Warning: meandering wall of text (hopefully it's interesting, it's certainly got something for most people. It's got WWI era intelligence testing for semi-illiterate soldiers, 60's youth movements and denazification)
tl;dr: Measurements of intelligence are often caught up in socioeconomic bias, and these people are conflating that with intelligence itself. They are either making assumptions about who they're speaking to or just can't represent the difference between something being fraught with bias and something being intrinsically biased. It's wrong but it's not necessarily a ton more off base than most other things but people are super touchy when accusations of bias or prejudice are thrown around.
Honestly it's pretty believable. However, that doesn't mean that the entire left is those people or anything totally dramatic like that.
All it is is the age-old phenomenon of people eagerly snapping up new ideas that they haven't fully metabolized yet and making a fool of themselves, but now in an era of pervasive communications that lets their mistakes be broadcast worldwide.
In this case the nugget of truth is that the measurement of intelligence has had huge problems with cultural and class biases creeping in, and the difficulty of creating a test that measures native
aptitude without education changing the results (or representing intelligence as a natural aptitude when it's actually a combination of that aptitude and education). For an example, one of the first standardized intelligence tests applied to a large population was given to US soldiers in WWI. There was a written and non-written test. The written one is utterly execrable, but the non-written one (intended for soldiers with shakier English literacy) has a canonical example of cultural bias. One of the questions is a picture of a bunch of houses with instructions to say what's missing on the houses. Soldiers from an Italian background frequently answered a cross because those were ubiquitous on Italian houses back then. The "correct" answer was a chimney. Who in Italy is going to think a nice hot fire indoors is a good idea?
Similarly some things that don't represent intelligence one iota are frequently used as proxies for it. Most forms of vernacular English, be it the most usually referenced African American vernacular or just lower class dialects with strong accents (there's some fascinating legacies of dead Italian pronunciation in some New York and Pennsylvania accents as an example) aren't "proper" English. I speak "proper" English because it's what I was raised speaking. If anything someone managing to code switch fluently between two different vernaculars is more impressive, not less.

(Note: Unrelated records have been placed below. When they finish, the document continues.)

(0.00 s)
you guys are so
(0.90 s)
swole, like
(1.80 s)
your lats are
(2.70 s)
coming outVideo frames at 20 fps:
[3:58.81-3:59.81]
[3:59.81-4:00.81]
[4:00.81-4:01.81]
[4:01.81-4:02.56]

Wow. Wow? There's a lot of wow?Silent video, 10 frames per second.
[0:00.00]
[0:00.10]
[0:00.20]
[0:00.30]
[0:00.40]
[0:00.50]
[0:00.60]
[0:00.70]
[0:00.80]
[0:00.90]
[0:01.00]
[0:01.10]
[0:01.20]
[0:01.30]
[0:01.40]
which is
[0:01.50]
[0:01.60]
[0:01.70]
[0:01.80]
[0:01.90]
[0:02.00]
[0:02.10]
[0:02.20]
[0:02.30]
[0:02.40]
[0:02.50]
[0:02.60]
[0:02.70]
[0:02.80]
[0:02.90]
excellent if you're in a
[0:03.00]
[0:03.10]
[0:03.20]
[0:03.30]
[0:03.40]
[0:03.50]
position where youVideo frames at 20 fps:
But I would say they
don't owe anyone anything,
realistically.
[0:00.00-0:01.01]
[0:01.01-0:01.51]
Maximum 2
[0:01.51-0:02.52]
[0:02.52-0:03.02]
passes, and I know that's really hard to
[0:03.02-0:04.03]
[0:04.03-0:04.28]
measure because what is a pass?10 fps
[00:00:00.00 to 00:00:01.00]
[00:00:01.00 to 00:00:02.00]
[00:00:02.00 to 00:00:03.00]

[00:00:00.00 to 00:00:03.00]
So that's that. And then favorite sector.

The thing is, that doesn't mean that intelligence itself is any of those things. It's just that someone needs to be honest with themselves about what's actually intelligence and which are just proxies that are based on bias.
There are COUNTLESS recordings of exactly this insanity from college students. Seriously. It's not just common, it's
pervasive.
Impossible to miss.
https://www.youtube.com/watch?v=jDlQ4H0Kdg8
People go to college to learn. Give a final exam from a class to people who are just starting that class or who had a roommate who took that class and talked about it and see how badly it goes. That's the level a lot of people are on when they're talking about issues. They know something's wrong, and they latch on to the academic equivalent of a game of telephone. Do you think that the students in the Civil Rights Movement in the US or the 68er bewegung over in Germany could all clearly represent their ideological goals and worldview on camera at all times?
Hell no. Does that mean that what they did didn't have value?
Hell no. My dad is just about a right-anarchist with a staggeringly ill-reasoned worldview but the protests he went to got the cafeteria workers livable pay rather than the specially negotiated below minimum wage they got before. The 68er bewegung included actual unironic communists, but they were an essential component of the final success of denazification in West Germany by providing a final push to remove fascists when there were enough people to build a working state without them (I can go into a lot more detail about denazification if anyone wants, it's fascinating). Better yet, we can tell it was successful without doubt because East Germany didn't have a similar youth movement, and modern neo-nazism in Germany mirrors the east-west border.
Also as an aside, we expect better from colleges to the point of knee-jerk inanity legislating how to behave, but what's the overall standard of discourse in society at large? Are we even living up to the example provided by colleges? Or are we babbling out half-understood concepts just like the worst of them?
Guess I'm an ableist and classist bigot then! Intelligence is hot.
Yep, intelligence is hot but not in the sense of how neo-nazis love to wave around poorly considered concepts of it like "140 IQ Aryan man" (Direct quote from a propaganda comic incidentally). Being able to understand and apply intellectual frameworks is pretty awesome, especially if you can meaningfully attempt to understand other people's perspective. It's honestly a whole lot less important to me at least to be able to manage certain hallmarks of class or race (other than being able to converse somewhat fluently in English, but that's a me problem, not an other people problem. I'm a bad linguist and I lean heavily on certain peculiarities of English, such as using mostly synonymous words for subtext from their alternate meanings).
Good grief that's a long post. Now Blue Max gets to know how it feels to anyone who actually tries to watch one of his videos.